Maha Prajnaparamita Sastra

by Gelongma Karma Migme Chödrön | 2001 | 940,961 words

This page describes “removing malevolence” as written by Nagarjuna in his Maha-prajnaparamita-sastra (lit. “the treatise on the great virtue of wisdom”) in the 2nd century. This book, written in five volumes, represents an encyclopedia on Buddhism as well as a commentary on the Pancavimsatisahasrika Prajnaparamita.

Section B.2 - Removing malevolence

The obstacle of malevolence (vyāpādanīvaraṇa) is the origin of the loss of all good dharmas (kuśaladharmahāni), the cause of falling into the unfortunate destinies (durgati), the enemy of all happiness (sukha), the abductor of good minds (kuśalacitta), the reservoir of all kinds of harmful speech (pāruṣyavāda).

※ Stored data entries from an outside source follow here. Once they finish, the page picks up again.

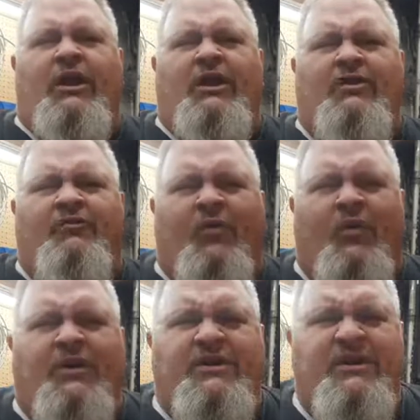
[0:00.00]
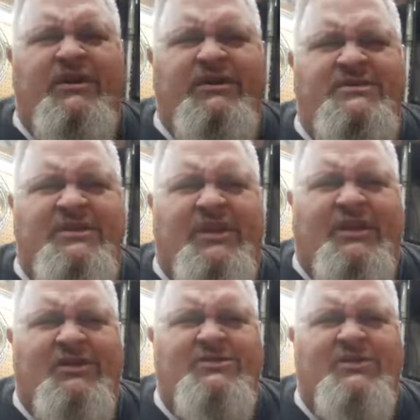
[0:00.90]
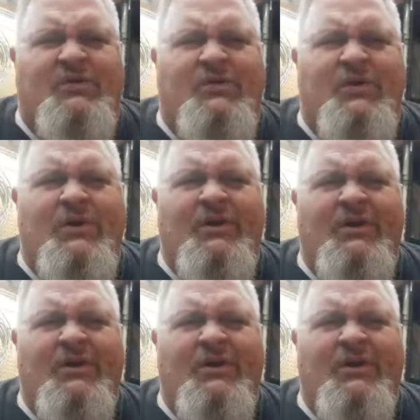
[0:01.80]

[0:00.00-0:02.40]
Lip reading: look forward to seeing you soon.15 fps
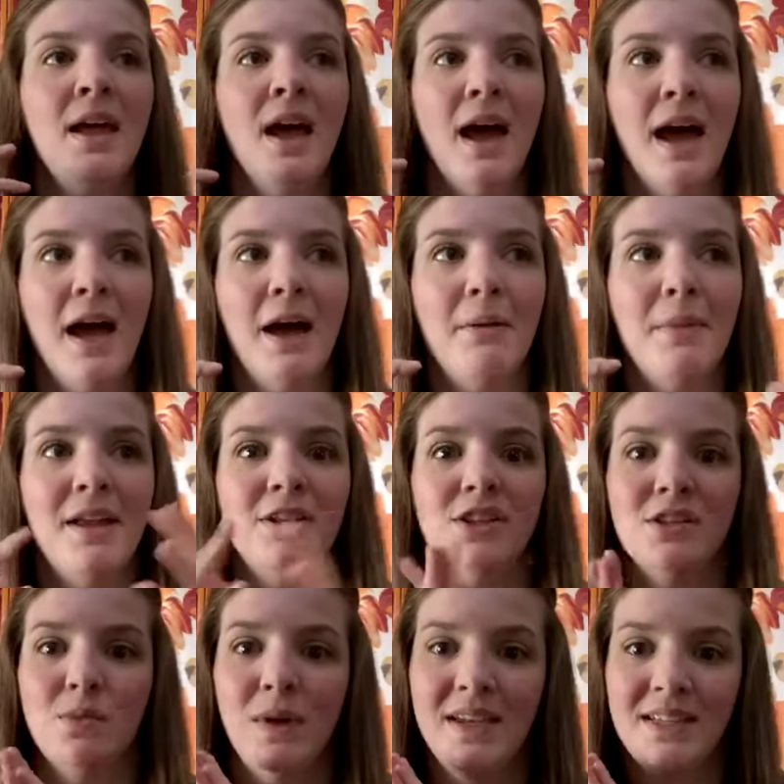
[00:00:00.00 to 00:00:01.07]
and just
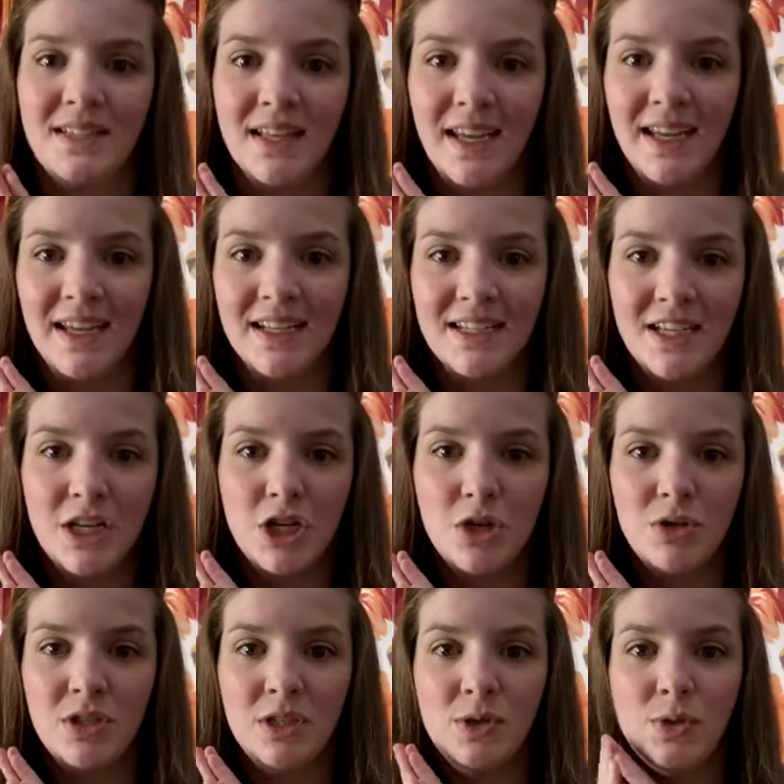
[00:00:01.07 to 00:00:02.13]
ways to like continue
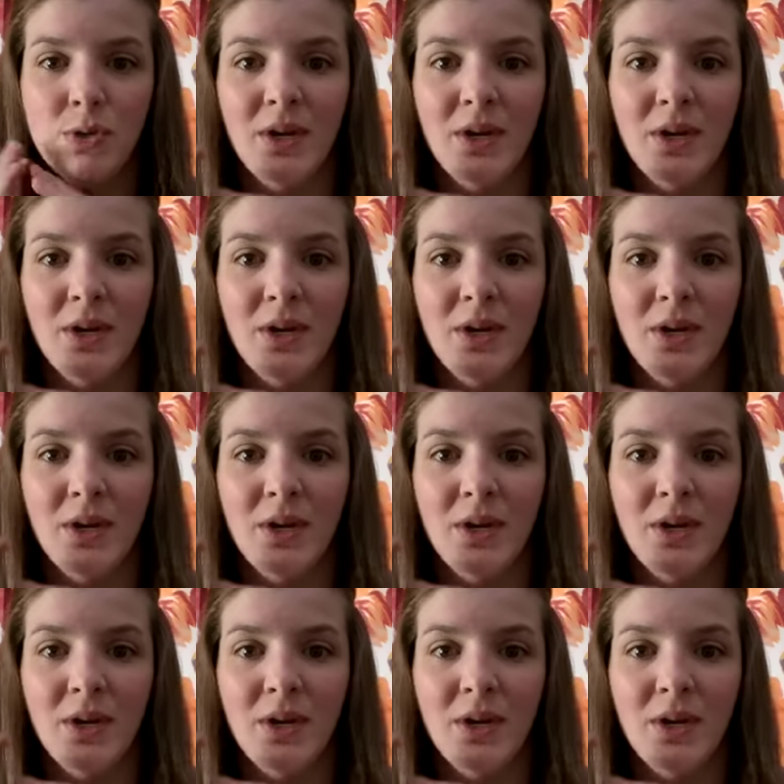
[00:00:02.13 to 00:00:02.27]
to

The Buddha addressed the following stanzas to a wicked disciple:

You must think and reflect
On the obscene and vicious [character] of conception, [184b]
On the dark suffering of the stay in the womb,
On the hardships that accompany birth.

Thinking about all that, the person
Who does not pacify his wrath [toward people]
Would, by all rights, be considered
An unaware individual.

If the retribution for wrongs did not exist
And if they were free of all blame,
People would still have plenty to complain about.
How much more so if they are struck by painful punishment?

By considering old age, sickness and death
Which nobody can avoid,
It is necessary to feel loving-kindness and pity.
Why should you still afflict them with your hatred?

People who hate, rob and strike one another
Undergo the poison of suffering.
Why would an honest man
Further add to their torment?

One must always practice loving kindness and compassion,
Cultivate the good in a concentrated mind,
Not nourish bad feelings,
Not torment anyone.

If one cultivates the Path of Dharma diligently
One will commit no harm.
Good and evil are two opposing forces
That meet face to face like water and fire.

When wickedness covers the mind
One does not distinguish the beautiful from the ugly,
One does not separate good deeds from offences,
One no longer fears the bad destinies.

One does not take into account the sufferings of others,
One does not clean up physical or mental fatigue.
The suffering that one has at first suffered oneself,
One then extends that suffering to others.

The person who wants to destroy wickedness
Should meditate on thoughts of loving-kindness.
Alone, sheltered in retreat,
Stopping all activity, he destroys all the causes and conditions.

One should fear old age, sickness and death,
Exclude the nine kinds of anger.
By meditating thus on loving-kindness
One will attain the destruction of the poison of anger.

It is for all these reasons that one removes the obstacle of malevolence (vyāpādanīvaraṇa).